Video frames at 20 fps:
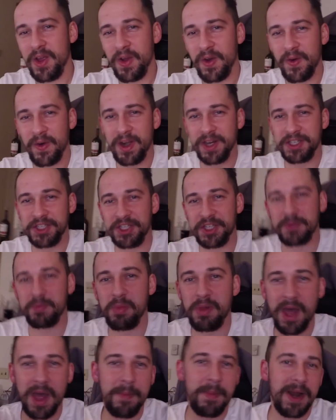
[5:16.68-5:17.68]
or I should just
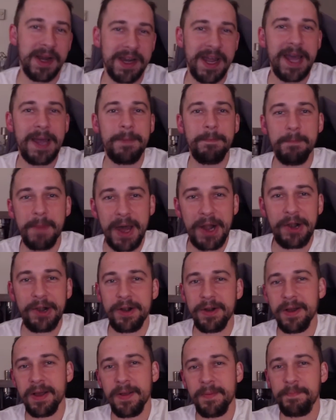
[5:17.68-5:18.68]
plan my day
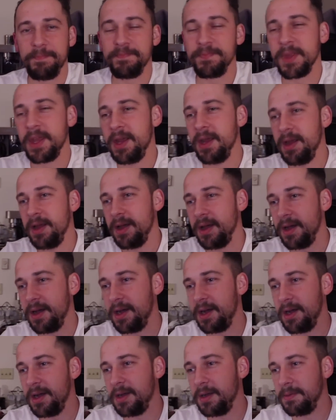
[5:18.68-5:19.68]
better.
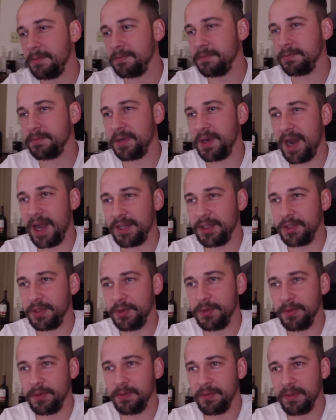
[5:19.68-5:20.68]
Um, but I
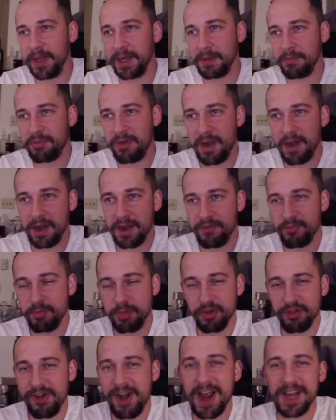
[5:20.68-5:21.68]
do like
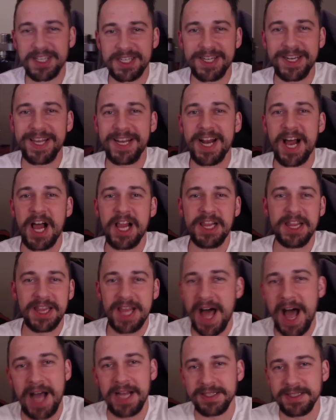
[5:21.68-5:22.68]
procrastinate a
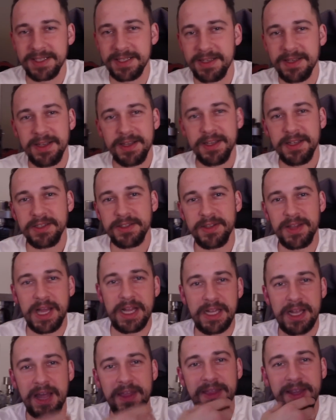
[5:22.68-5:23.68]
lot. So
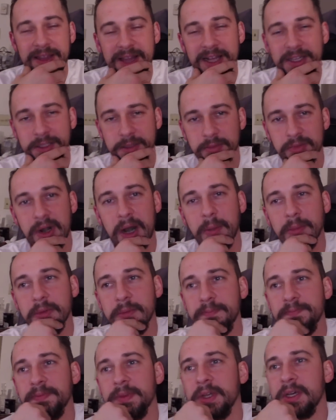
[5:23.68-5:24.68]
that, I think that's the
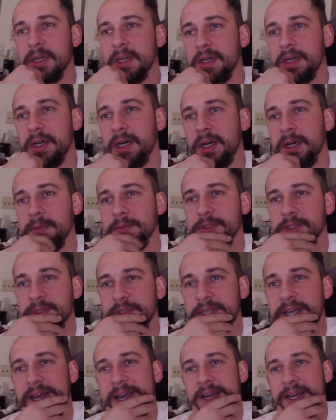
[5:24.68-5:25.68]
problem. Um, so
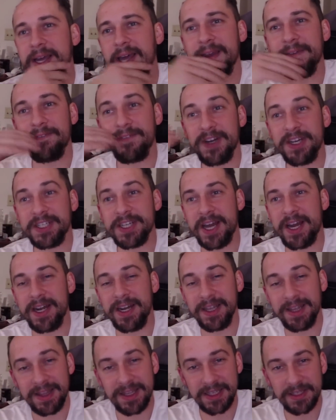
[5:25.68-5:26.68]
yeah, I gotta finish
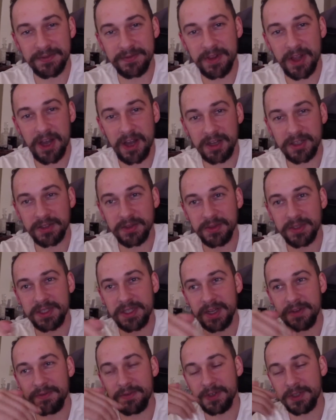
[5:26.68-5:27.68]
editing this vlog so it's
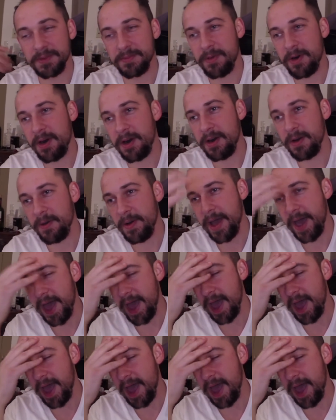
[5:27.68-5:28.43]
done for tomorrow,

◆ **WHAT YOU NEED TO DO**
Copy the lines starting at the line that contains "[5:24.68-5:25.68]" and running to the final line of the entries, inclusive; omit all pictures.

◆ **EXERCISE RESULT**
[5:24.68-5:25.68]
problem. Um, so
[5:25.68-5:26.68]
yeah, I gotta finish
[5:26.68-5:27.68]
editing this vlog so it's
[5:27.68-5:28.43]
done for tomorrow,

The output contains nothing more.